A scholarly work is probably read closely by an average of 1 person
other than the author(s) prior to publication (higher for some journals,
but less than that for some too...). For the 10% of books written that
actually get published by a respectable publisher (not a vanity press) the
number of close readings is surely considerable higher, since the rejection
rate is so much higher for books than for scholarly articles. I'm
getting the 10% number from friends I know who have written books and
tried to get them published, and from an interesting article on electronic
books (and publishers' reaction to them) in Salon magazine:
http://www.salonmagazine.com/21st/feature/1998/09/cov_02feature.html
I think the transition from print book to electronic book publishing
will also be very interesting. It's possible it may have a
strong influence on our notions about electronic journals.
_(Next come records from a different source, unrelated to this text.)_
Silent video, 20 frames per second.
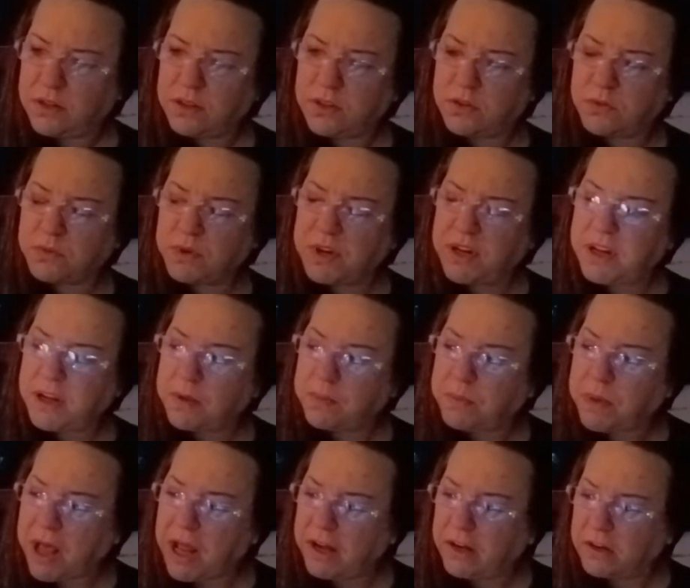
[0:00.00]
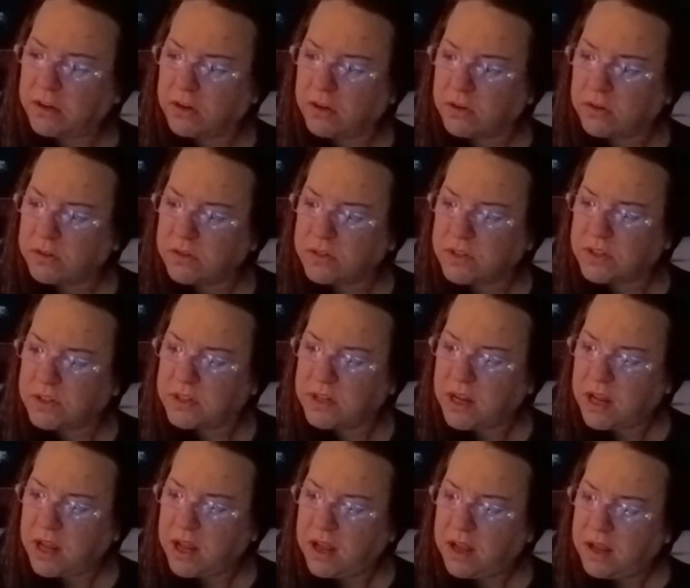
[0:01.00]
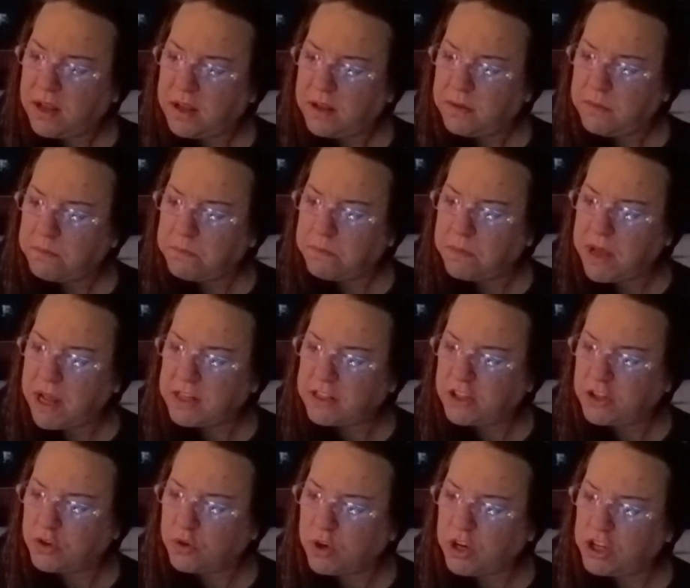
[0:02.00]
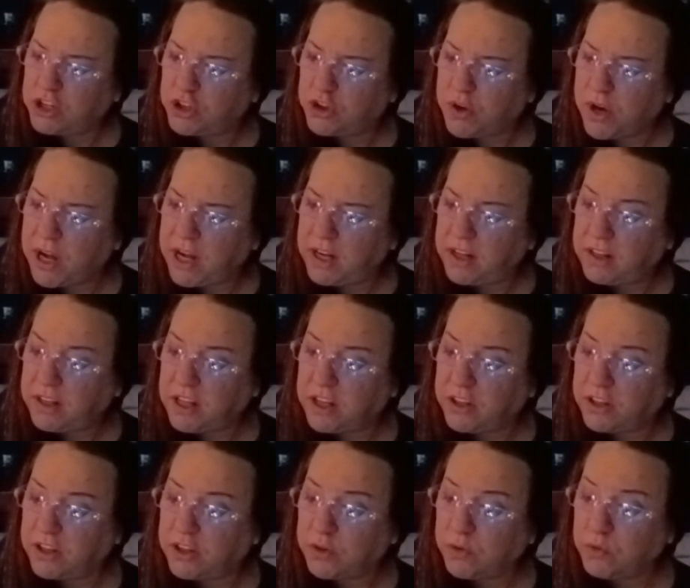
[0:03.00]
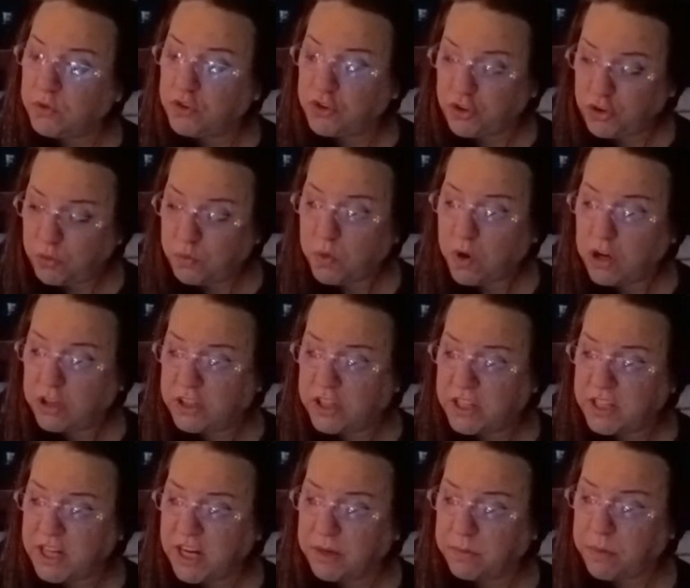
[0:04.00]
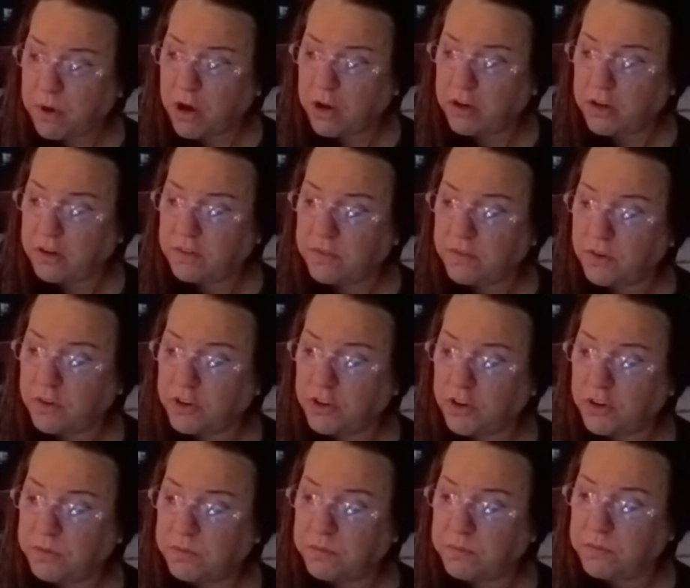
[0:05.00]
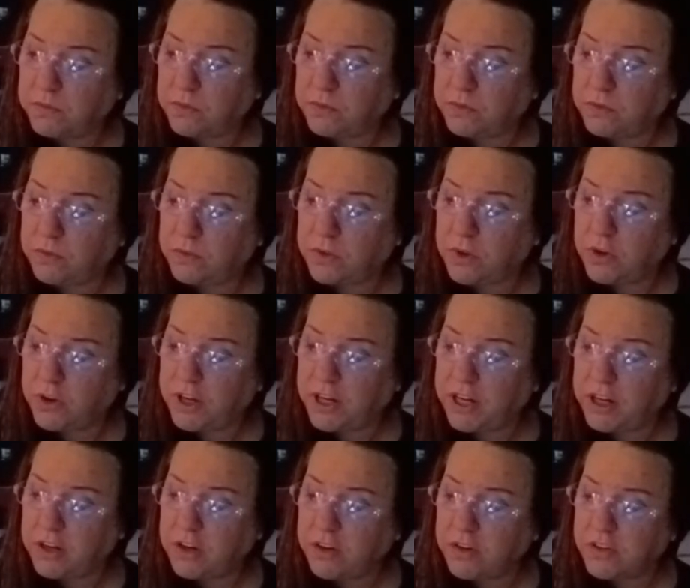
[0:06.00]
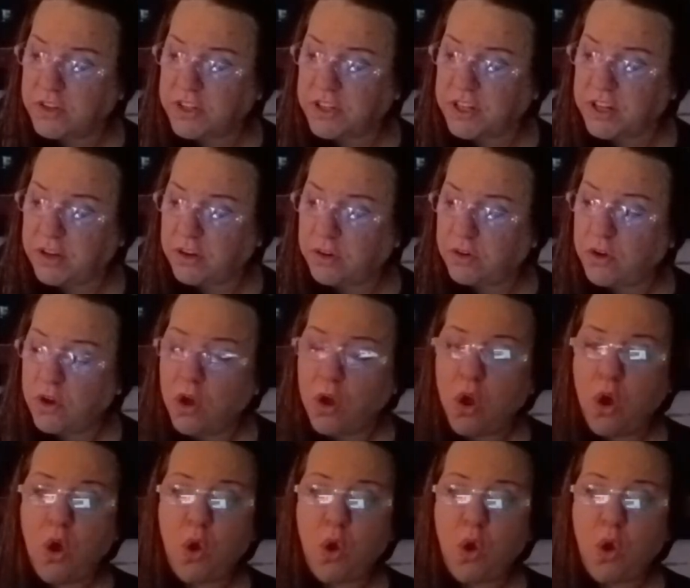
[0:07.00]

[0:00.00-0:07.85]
Three of Pentacles. Mandatory training that you do want to take part of, or you're learning a new skill,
The two forms of publication may well merge - what after all is the
difference between a long electronic scholarly article and a short
electronic scholarly book, other than the context a publisher puts
around it?
The future definitely has much in store that we cannot yet conceive.
But what we can see, whether merely possible or "inevitable", we
should plan for - I'm certainly looking forward to the Science and Nature
articles Stevan Harnad mentioned (will they be available free online?)